### TASK STATEMENT:
In the data below, find the line containing "[0:05.50-0:06.00]"; transcribe it and each line after it exactly, through the last, skipping pictures.

══════════

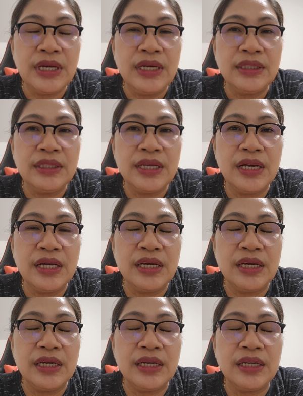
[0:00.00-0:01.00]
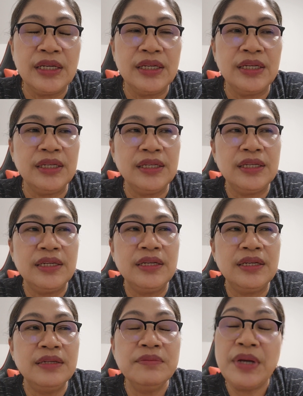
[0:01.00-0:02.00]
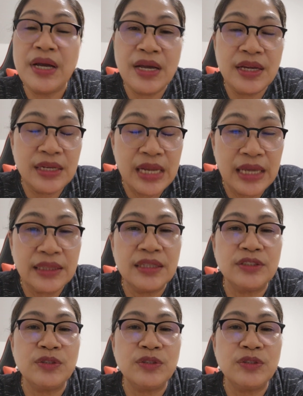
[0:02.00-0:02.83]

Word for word: At uh, ang mga lahat ng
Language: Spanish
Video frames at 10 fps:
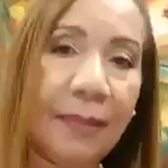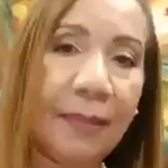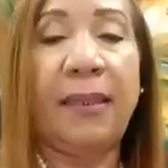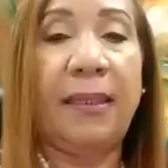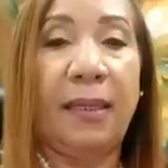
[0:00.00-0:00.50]
a
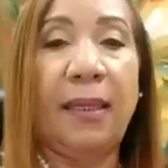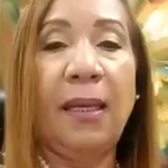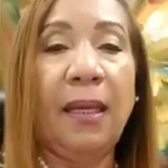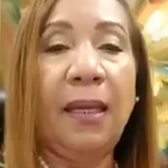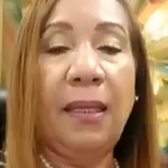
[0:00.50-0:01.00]
tener.
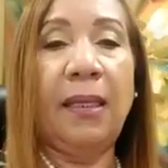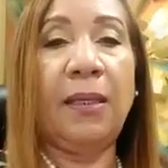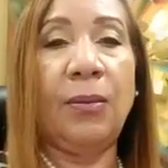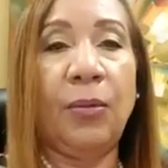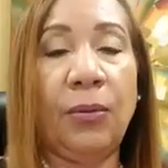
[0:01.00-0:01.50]

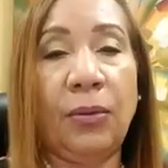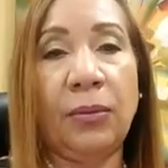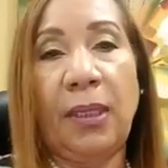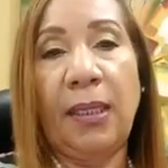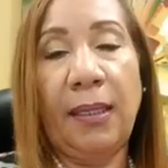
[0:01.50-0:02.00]
Y
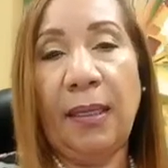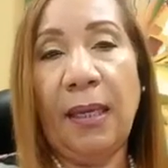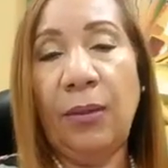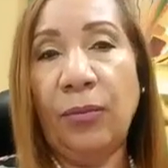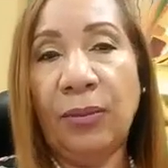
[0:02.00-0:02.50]
como eh,
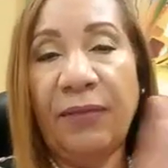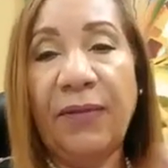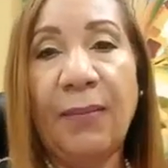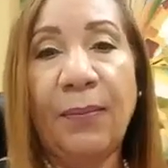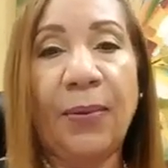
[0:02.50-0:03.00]
hay un
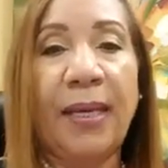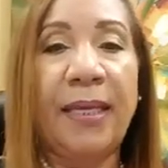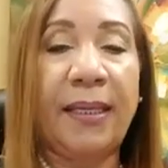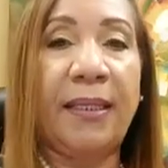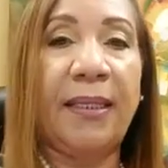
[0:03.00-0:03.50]
refrán por
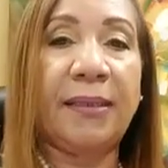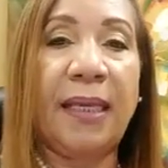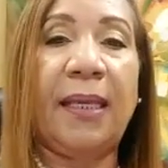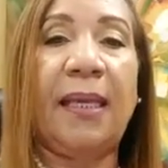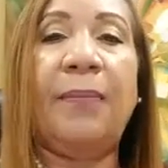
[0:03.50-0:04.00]
ahí que
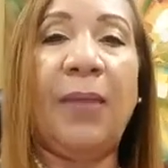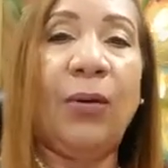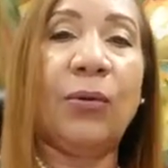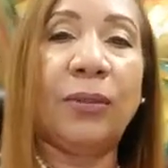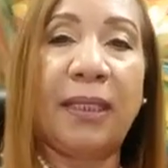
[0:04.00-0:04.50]
dice es
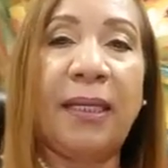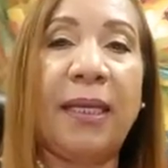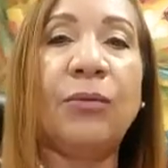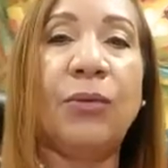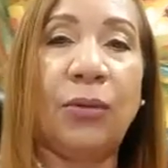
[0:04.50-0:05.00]
mejor
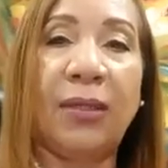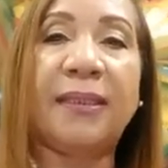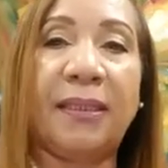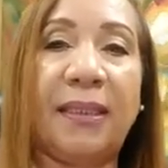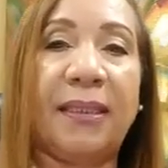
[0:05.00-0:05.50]
tenerlo y no
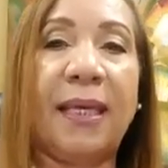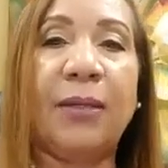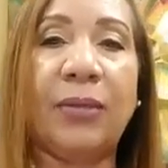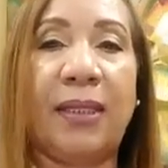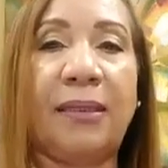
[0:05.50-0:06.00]

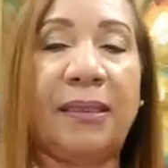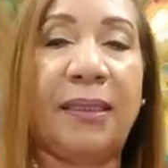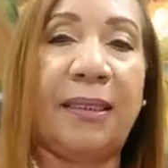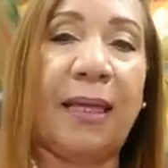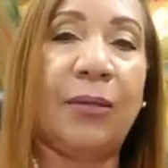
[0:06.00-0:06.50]
necesitarlo que
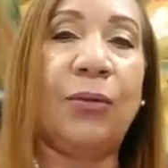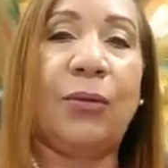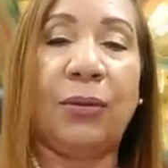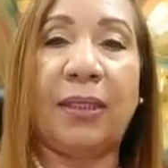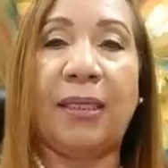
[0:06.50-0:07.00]
necesitarlo
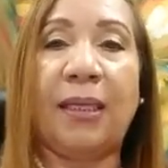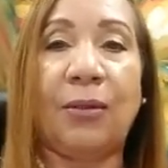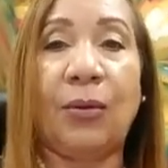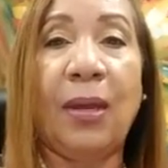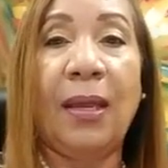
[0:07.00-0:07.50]
y no
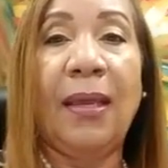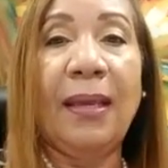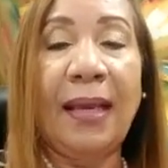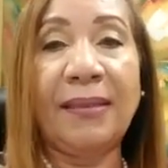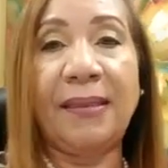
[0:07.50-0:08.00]
tenerlo.
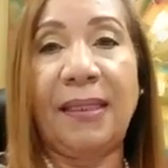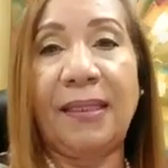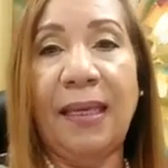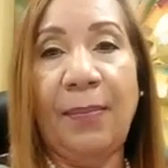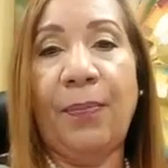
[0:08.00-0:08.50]
Así
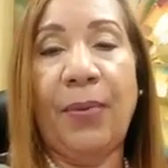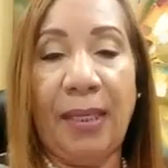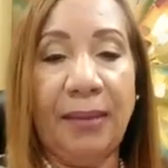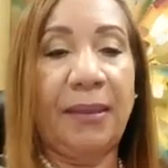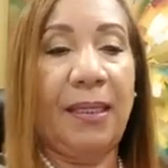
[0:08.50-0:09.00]
que,
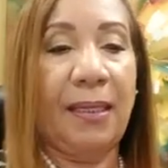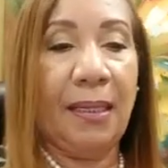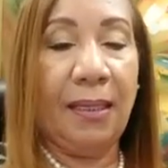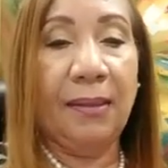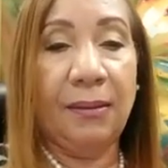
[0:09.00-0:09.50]
pues,
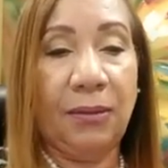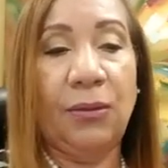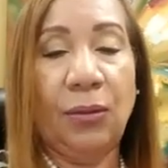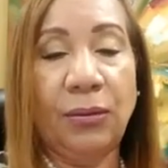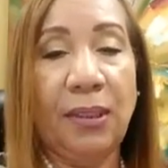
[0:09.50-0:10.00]
eh,
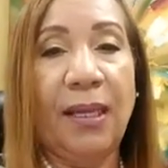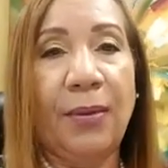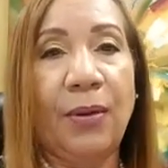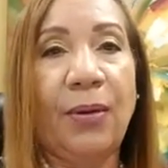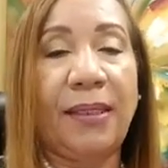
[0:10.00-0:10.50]
yo sí
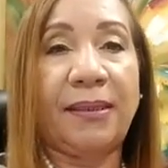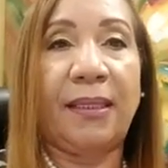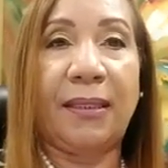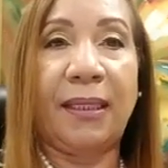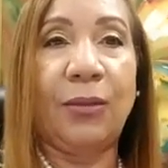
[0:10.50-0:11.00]
le veo el
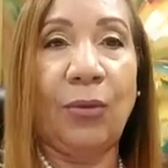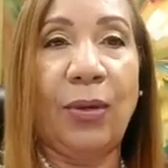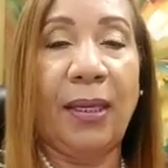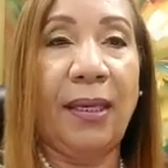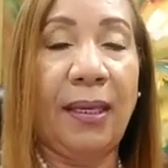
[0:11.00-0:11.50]

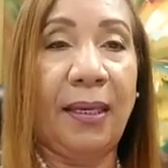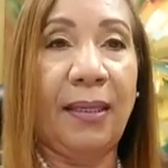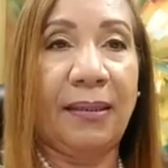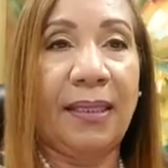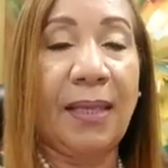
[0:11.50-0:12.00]
sentido
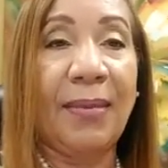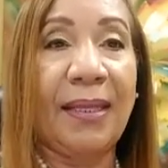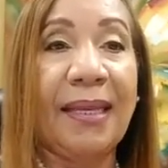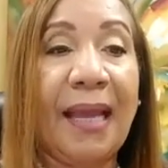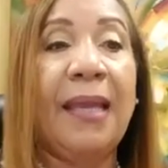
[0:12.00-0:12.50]
eh, de esa
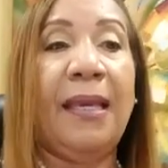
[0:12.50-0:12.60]
manera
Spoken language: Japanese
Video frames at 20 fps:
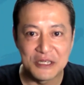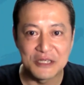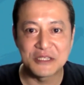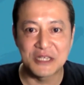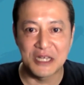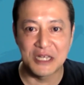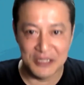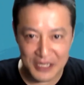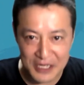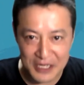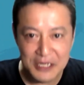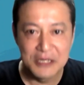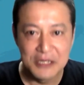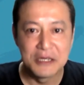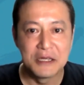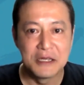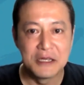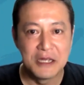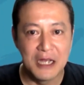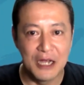ですかね、
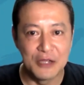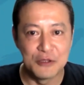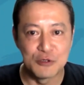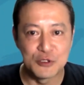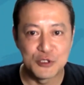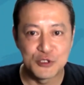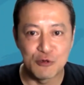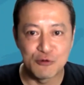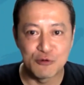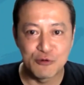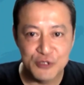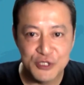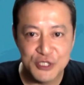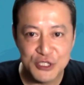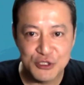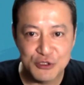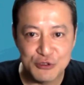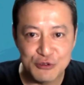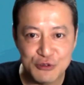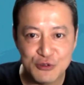あの食
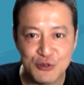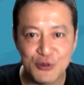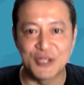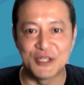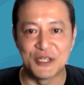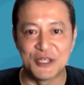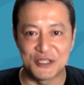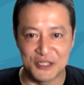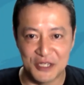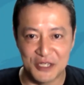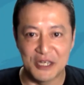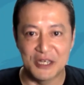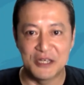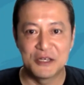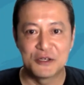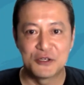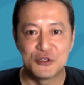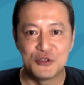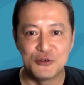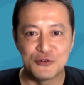事中とかですね、
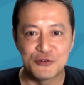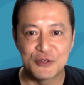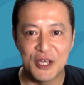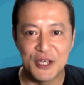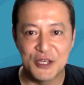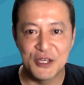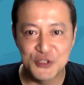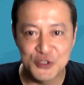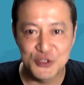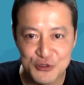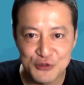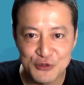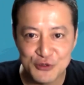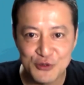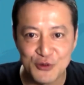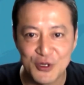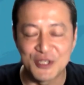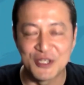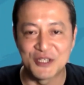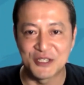休憩
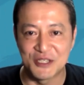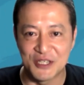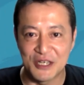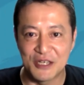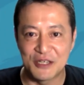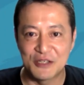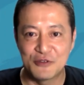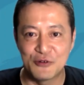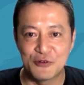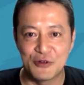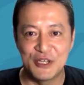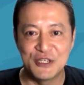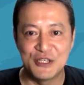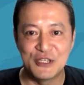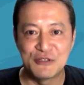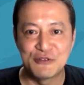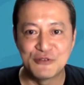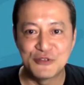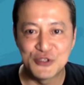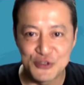中とかですね、
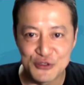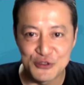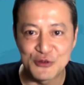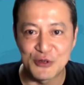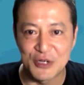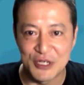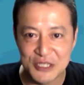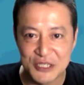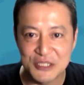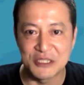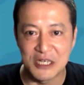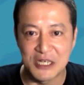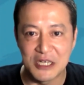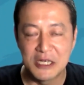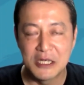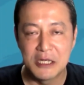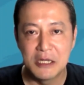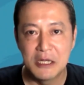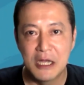トレーニング中とかですね、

══════════

### EXERCISE SOLUTION:
[0:05.50-0:06.00]

[0:06.00-0:06.50]
necesitarlo que
[0:06.50-0:07.00]
necesitarlo
[0:07.00-0:07.50]
y no
[0:07.50-0:08.00]
tenerlo.
[0:08.00-0:08.50]
Así
[0:08.50-0:09.00]
que,
[0:09.00-0:09.50]
pues,
[0:09.50-0:10.00]
eh,
[0:10.00-0:10.50]
yo sí
[0:10.50-0:11.00]
le veo el
[0:11.00-0:11.50]

[0:11.50-0:12.00]
sentido
[0:12.00-0:12.50]
eh, de esa
[0:12.50-0:12.60]
manera
Spoken language: Japanese
Video frames at 20 fps:
ですかね、
あの食
事中とかですね、
休憩
中とかですね、
トレーニング中とかですね、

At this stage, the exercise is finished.